- **Goal of the exercise**
Please return every entry below exactly as written, without any of its pictures.

- **Supplied information**
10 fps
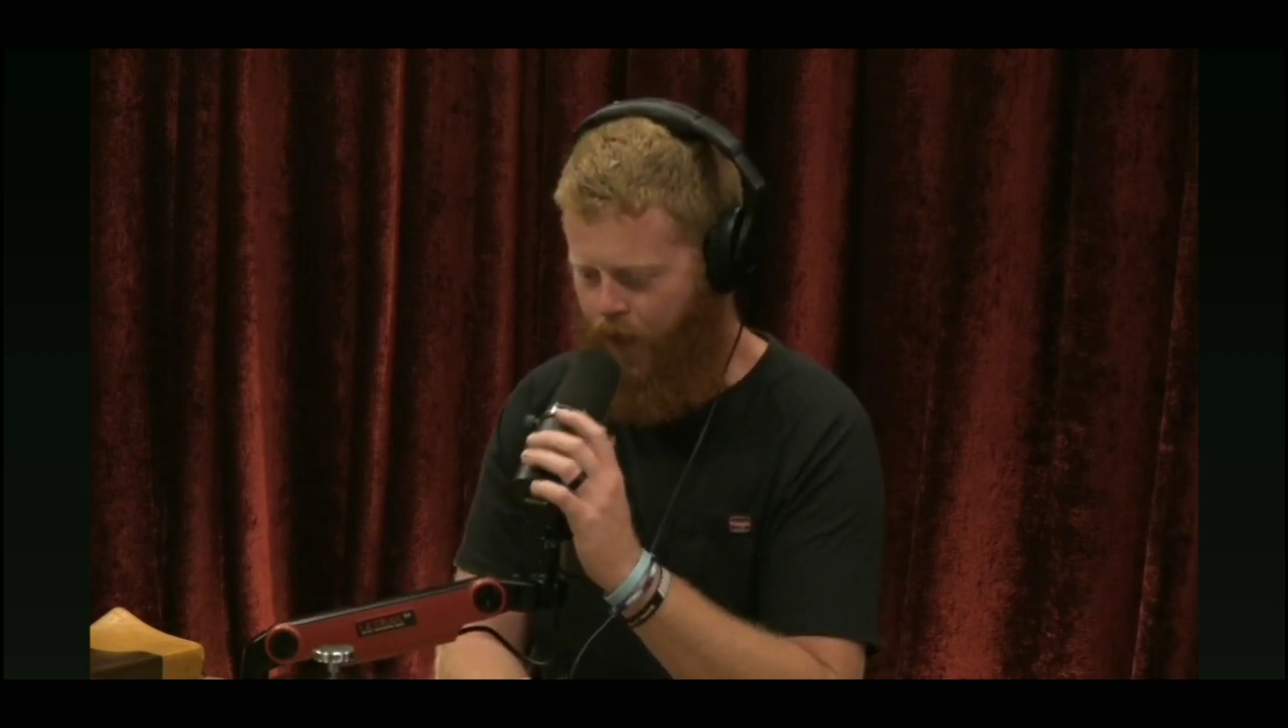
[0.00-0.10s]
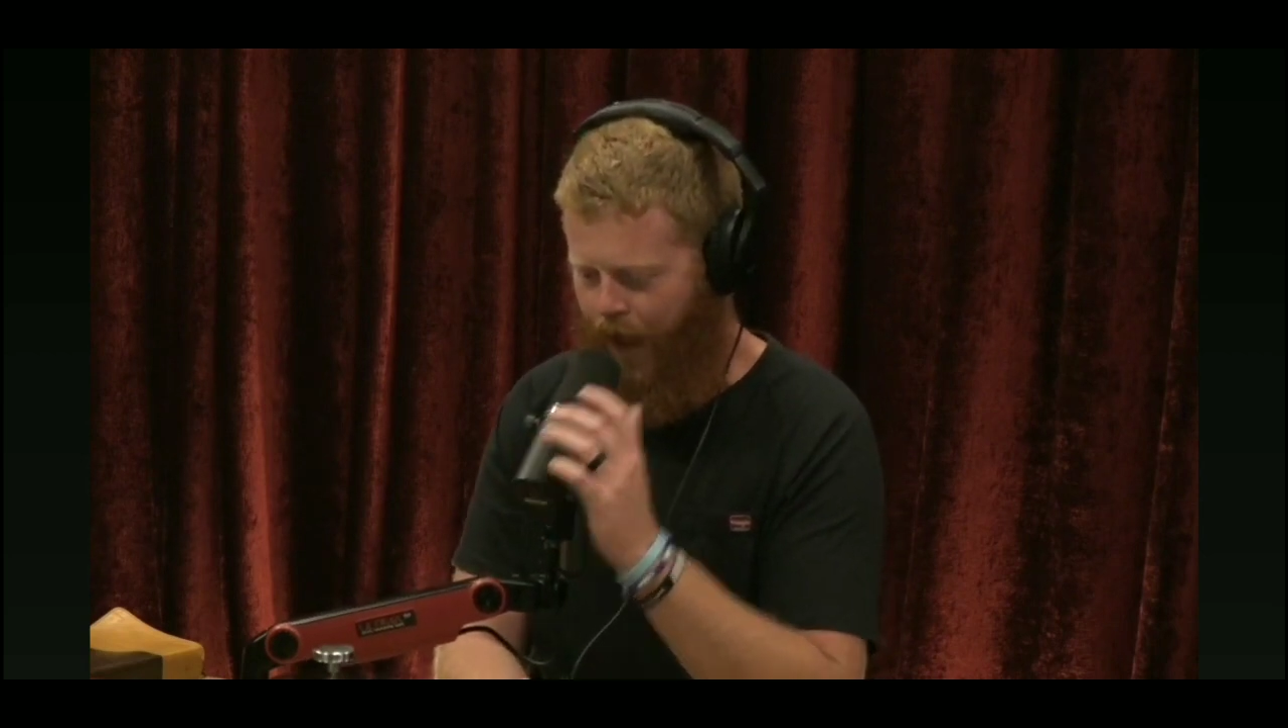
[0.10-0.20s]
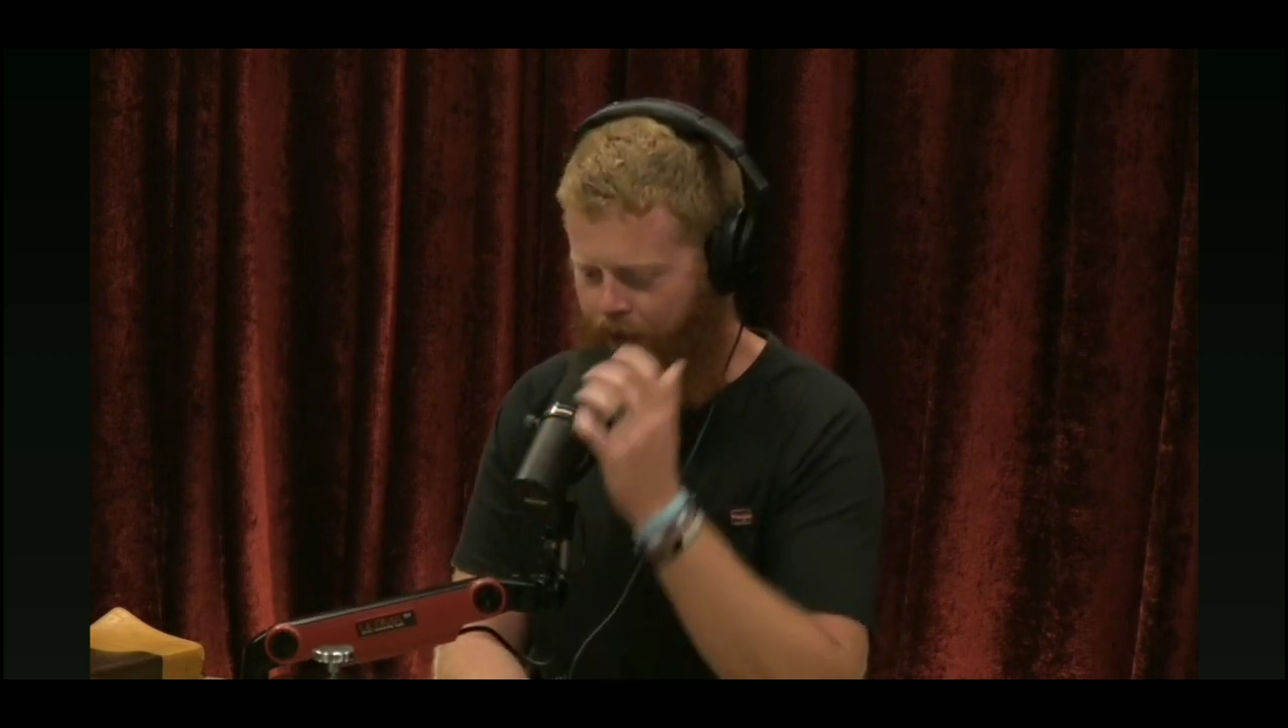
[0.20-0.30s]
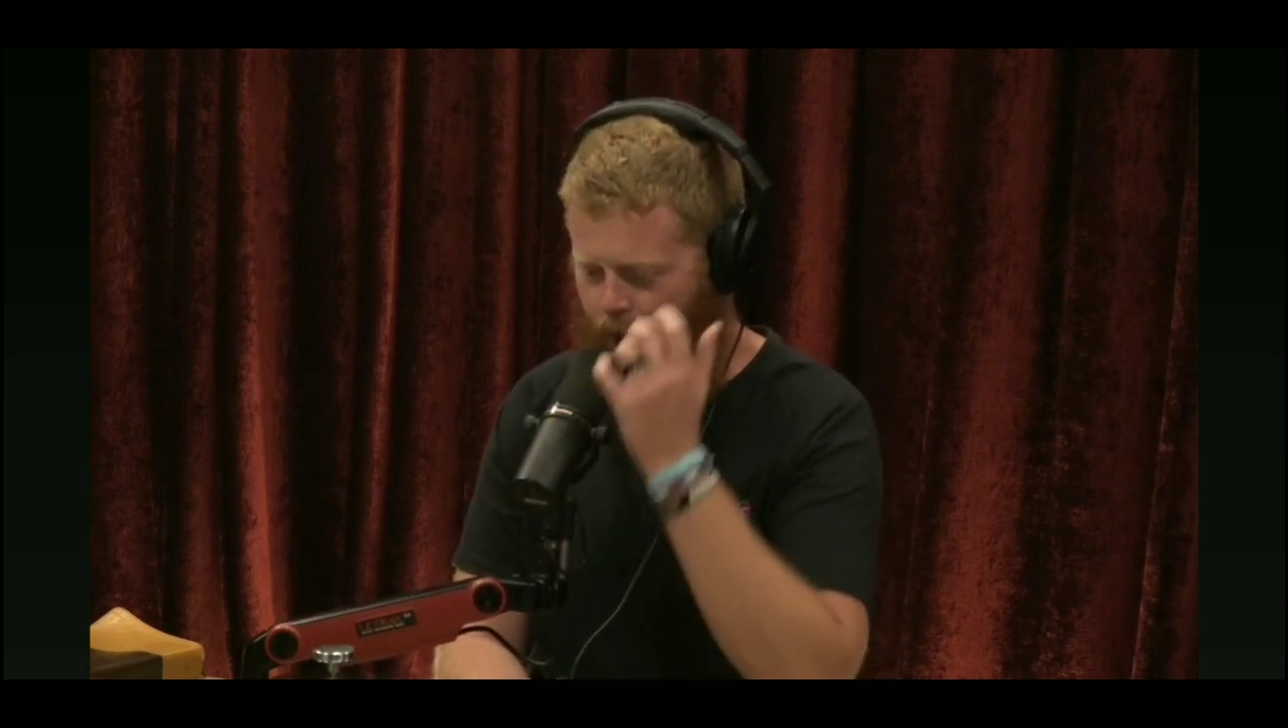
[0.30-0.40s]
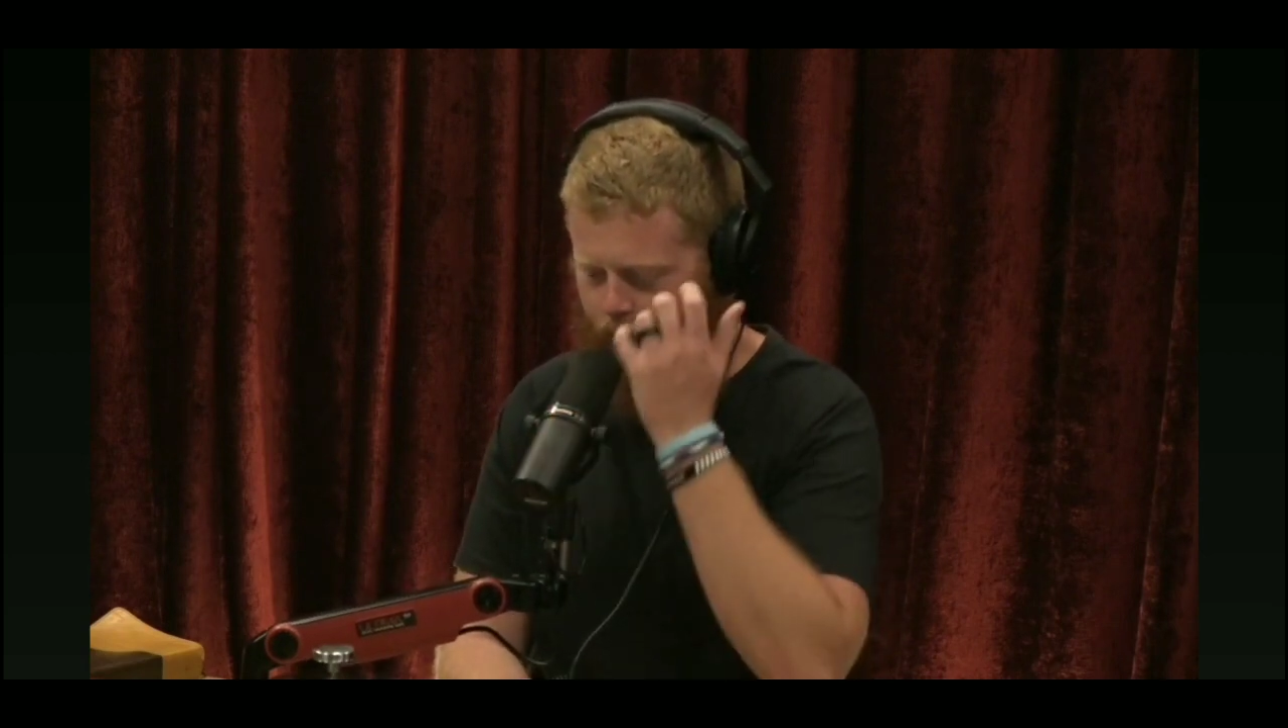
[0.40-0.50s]

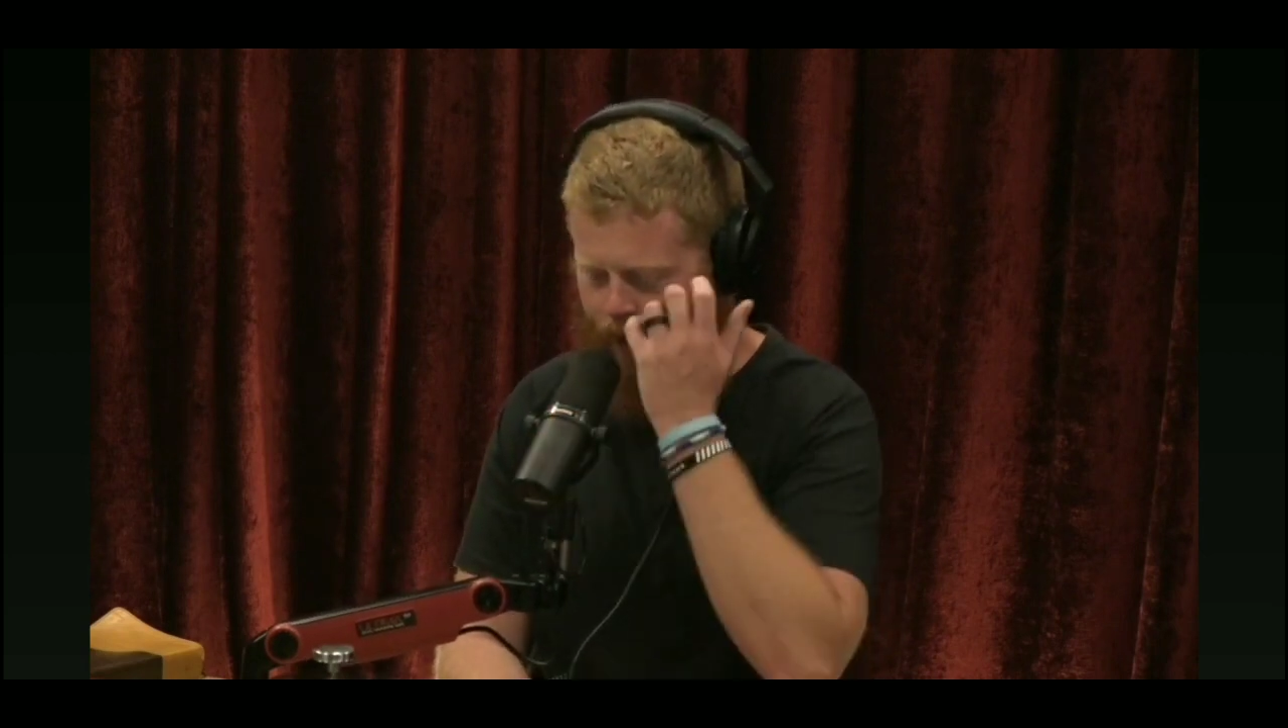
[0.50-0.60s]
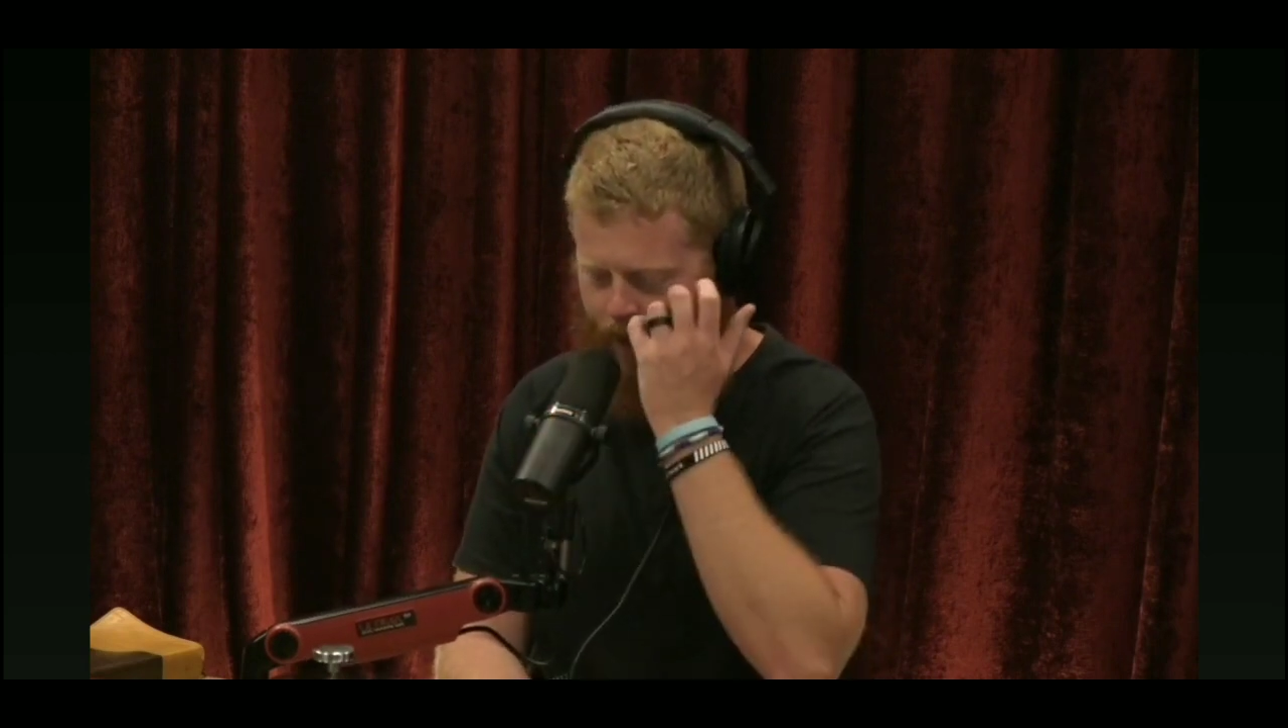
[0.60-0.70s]
that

- **Answer box**
10 fps
[0.00-0.10s]
[0.10-0.20s]
[0.20-0.30s]
[0.30-0.40s]
[0.40-0.50s]

[0.50-0.60s]
[0.60-0.70s]
that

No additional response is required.